Chad

Rapport de situation
Tendances
Tendance cas VBG - Dar-es-salam
Les activités de prévention, de sensibilisation et d’assistance ont contribué à améliorer de manière considérable les vulnérabilités des réfugiées de Dar Es Salam. Le taux des cas reportés a diminué de plus de 61% en quatre années, passant de 85 en 2016 à 33 en 2019

Une réponse pluridimensionnelle aux VBG du camp de réfugiés de Dar-Es-Salam

La province du Lac fait face à des défis importants dus aux conséquences de la crise du bassin du Lac, avec des déplacements internes importants et des afflux de réfugiés venant des pays limitrophes comme le Nigeria et le Niger. Le camp de réfugiés de Dar-Es-Salam, situé à Baga Sola dans le département de Kaya, accueille, depuis 2015, environ 12 000 individus. Les femmes et les filles âgées de 5 à 59 ans représentent plus de 45% de la population de ce camp. L'un des principaux défis auxquels sont confrontés ces gens déplacés concerne la protection des groupes les plus vulnérables, en particulier les femmes et les filles. L’une des principales questions de protection auxquelles fait face la communauté humanitaire est celle des violences basées sur le genre (VBG).

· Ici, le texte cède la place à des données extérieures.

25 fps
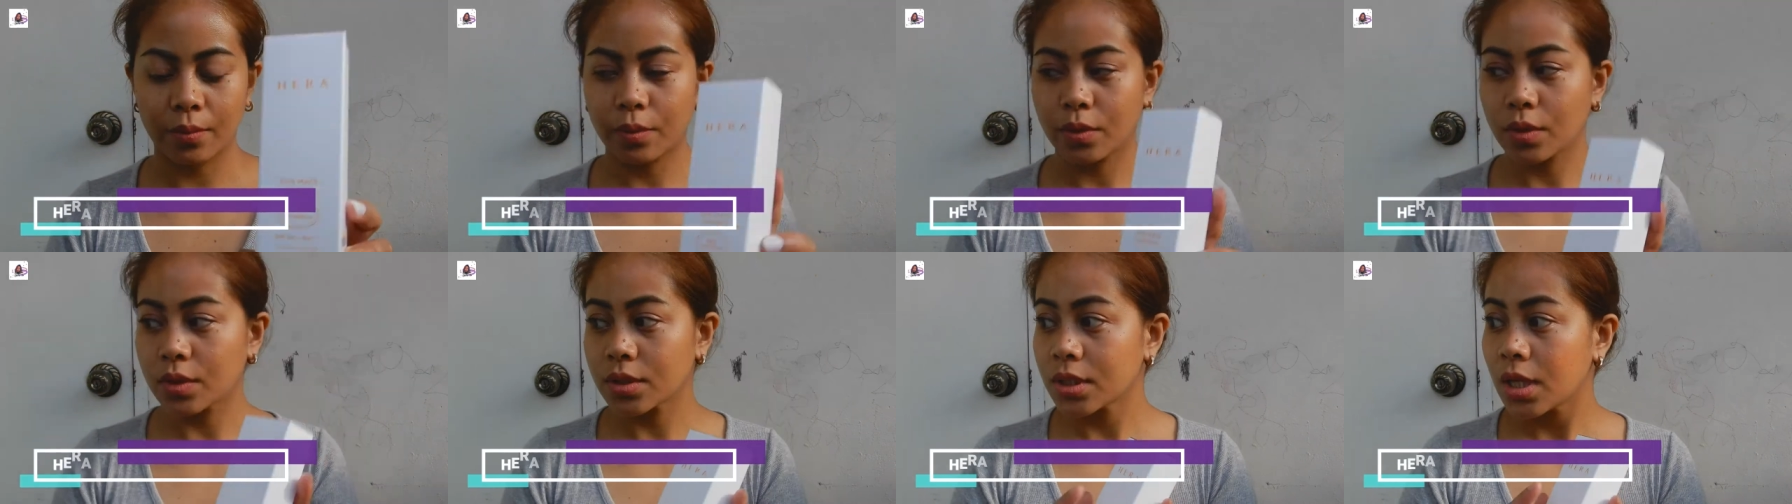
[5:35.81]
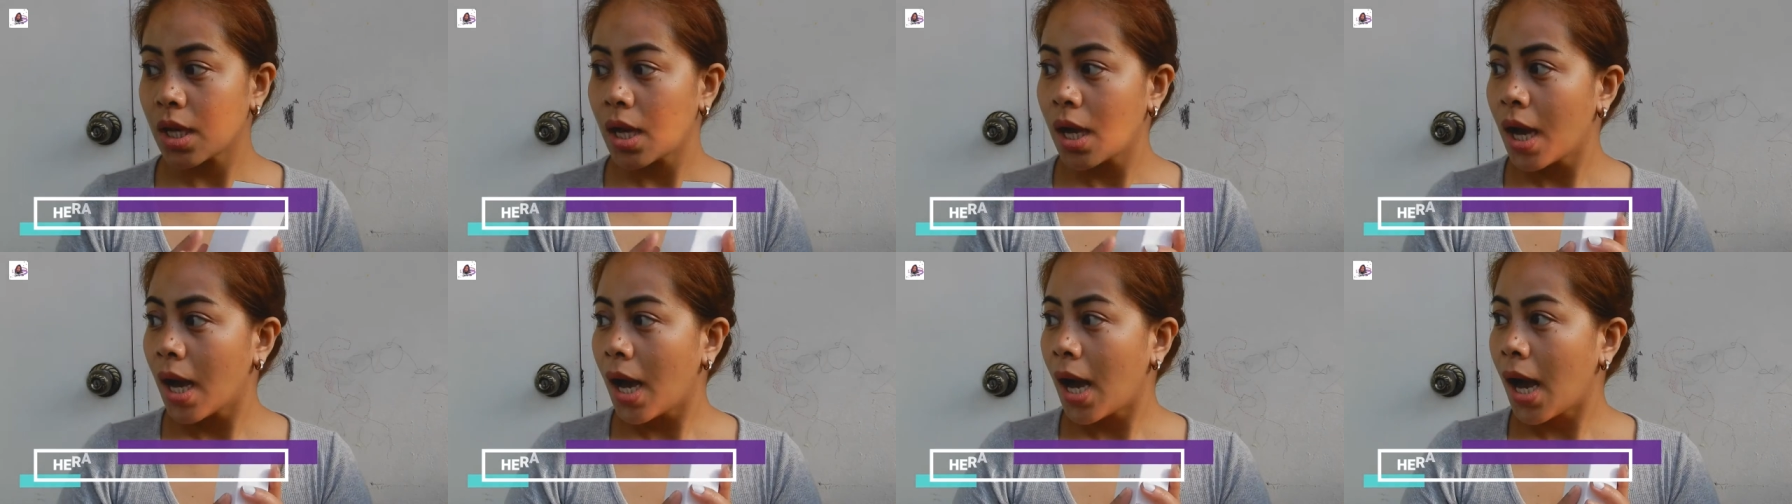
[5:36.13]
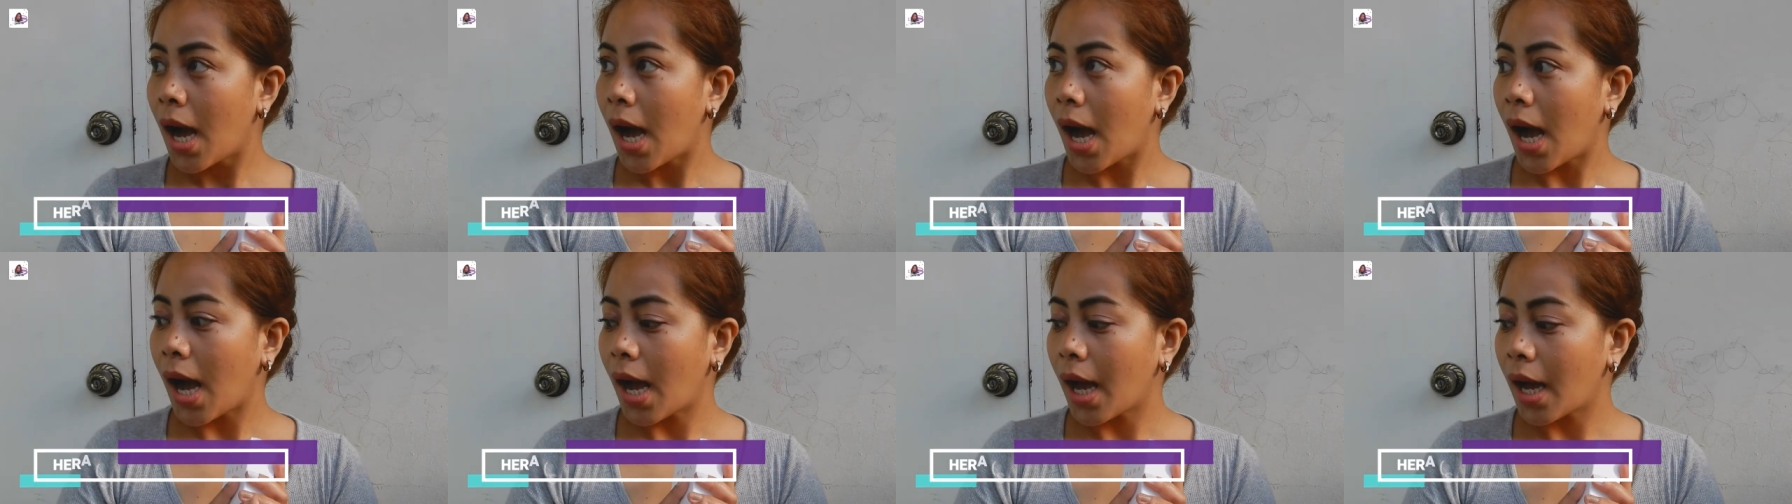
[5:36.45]
because
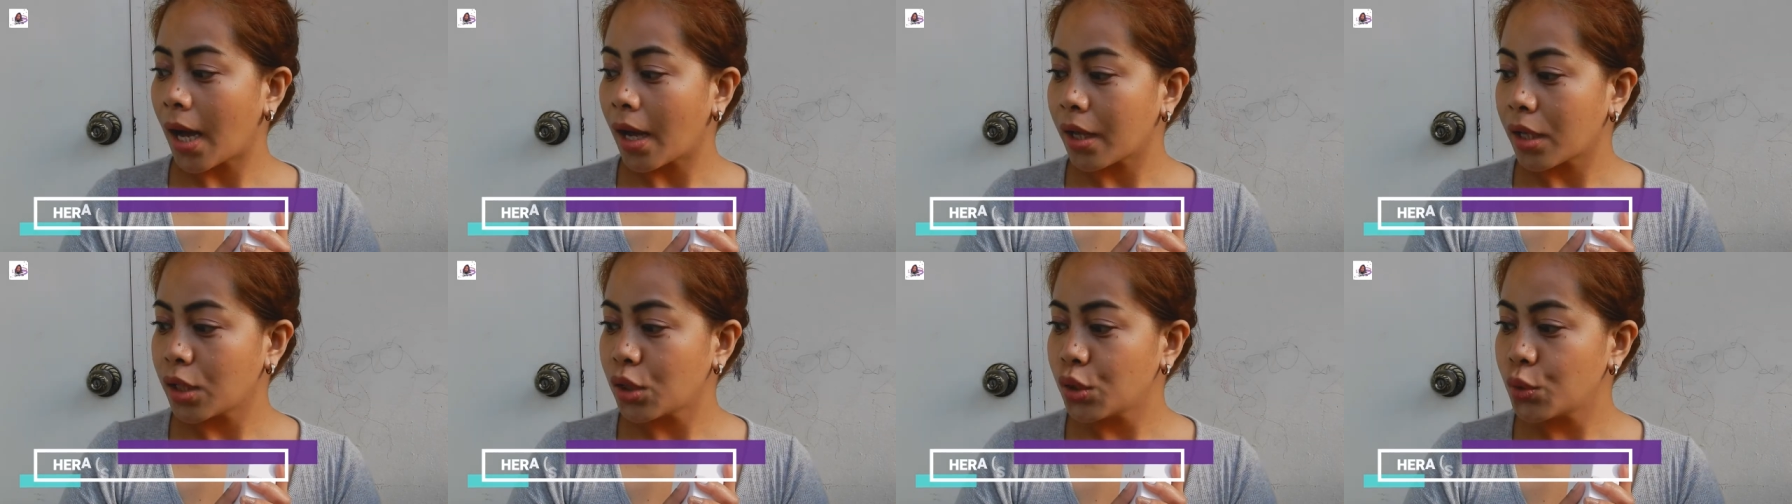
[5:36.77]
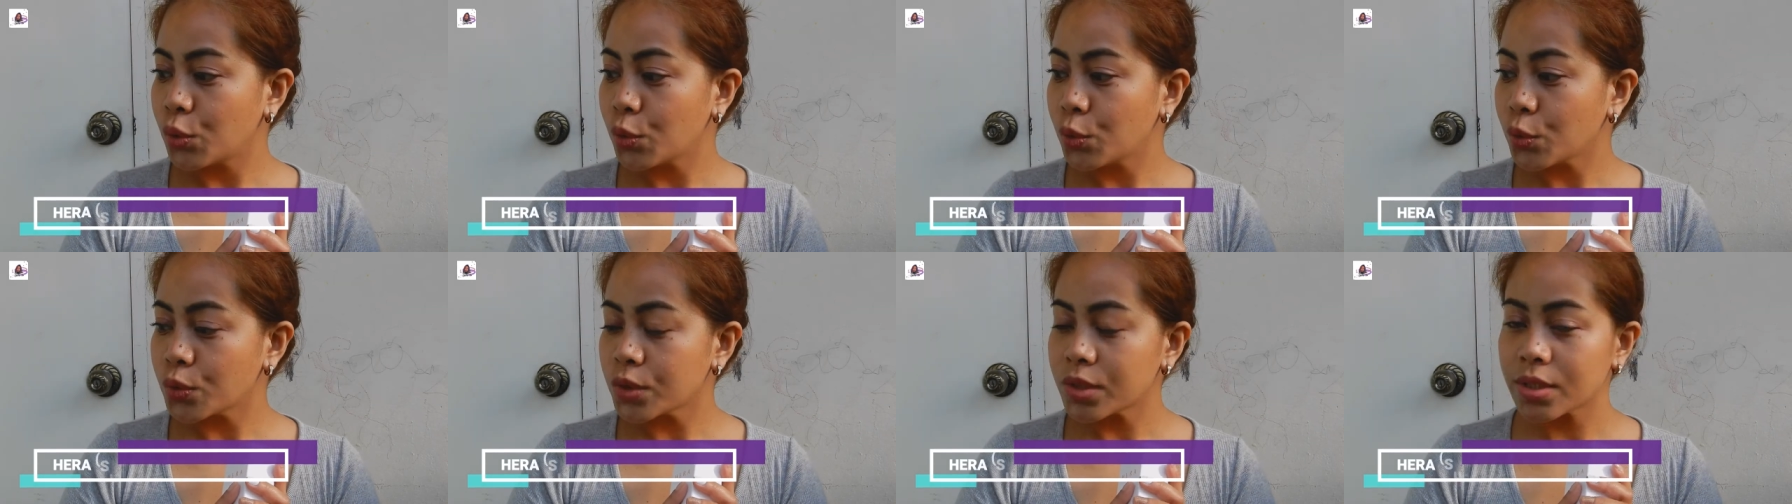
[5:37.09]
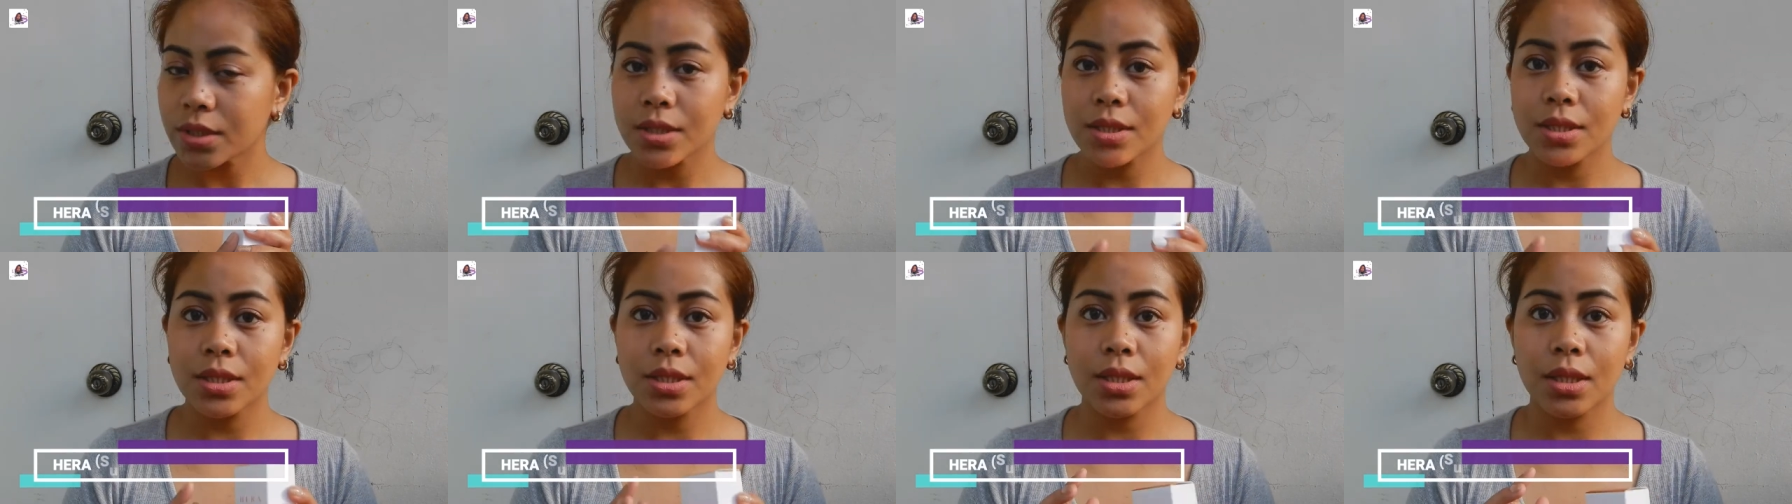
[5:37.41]
I
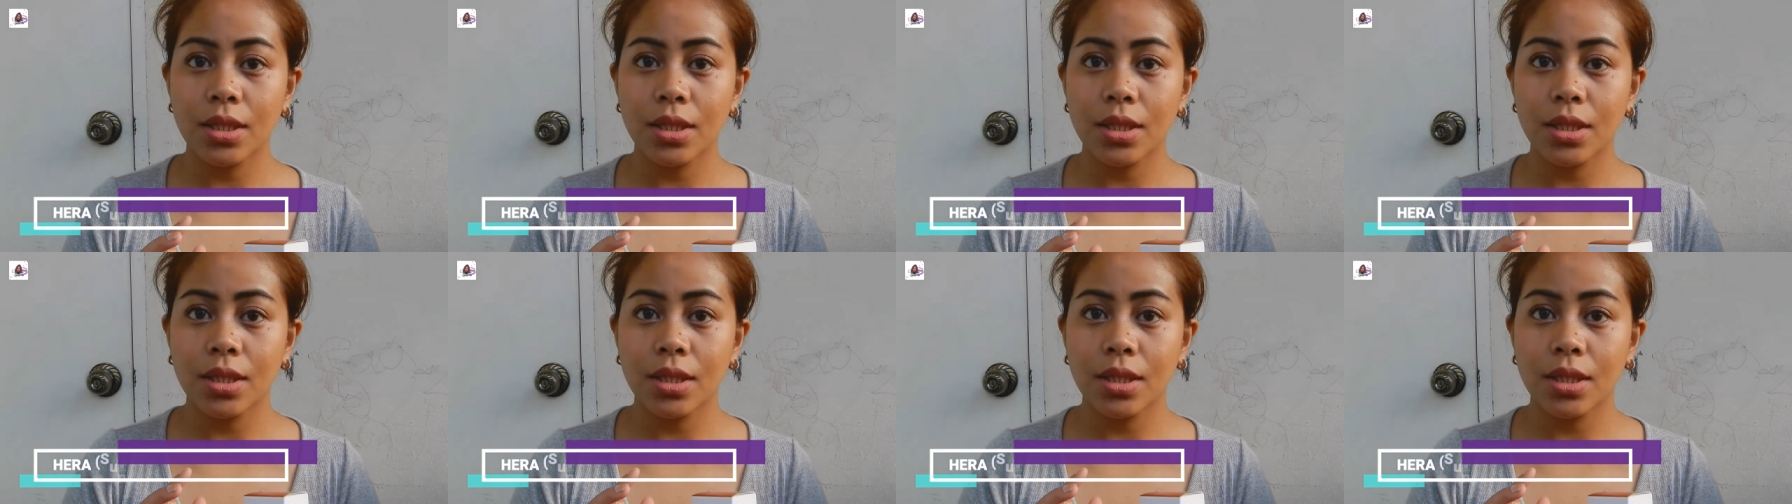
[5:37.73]
used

Une stratégie en trois actions

Pour faire reculer ce fléau, le Haut-Commissariat des Nations Unies aux Réfugiés (HCR) et son partenaire la Croix Rouge du Tchad (CRT), ont mis au point une stratégie à travers trois actions : le suivi des cas à travers la formation des comités, l’information et la sensibilisation lors des campagnes dédiées et la création d’un centre d’écoute pour femmes. Le centre d’écoute dénommé “Maison des femmes” abrite des sessions d’animation mensuelles qui permettent de collecter des informations sur les cas de violences sexuelles basées sur le genre (VSBG). Ce sont les survivantes elles-mêmes qui animent ce centre d’écoute. Elles jouent ainsi le rôle de relais pour le référencement des nouveaux cas et aident les autres victimes à retrouver leur dignité.

“Les langues se délient de plus en plus. Les femmes viennent se confier à nous sans crainte. Cela a contribué à régler beaucoup de nos problèmes”, se réjouit Halima Bashiru*

Une baisse de plus de 60% du nombre de cas enregistrés depuis 2016

De 2015 à 2019, plus de 200 cas reportés et documentés ont été enregistrés au niveau du camp. Les activités de prévention, de sensibilisation et d’assistance ont contribué à améliorer de manière considérable les vulnérabilités des réfugiées (femmes et des filles) de Dar Es Salam. Le taux des cas reportés a diminué de plus de 61% en quatre années, passant de 85 en 2016 à 33 en 2019. La stratégie du HCR et de son partenaire la CRT a permis d’identifier 40 survivantes de VSBG et de les assister en cash à raison de 30 000 FCFA par cas (dont 33 cas de 2019 et 7 anciens cas). Des activités de visites à domiciles, de suivi et de référencement des cas vers les structures de prise en charge sont aussi réalisées.

“Nous remercions les organisations humanitaires qui nous ont assistées jusqu’ici. Cet appui fera que quand ces organisations vont quitter, nous pourrons continuer le travail”, promet Halima, confiante. *Pour préserver l’identité de cette personne, nous avons changé son nom.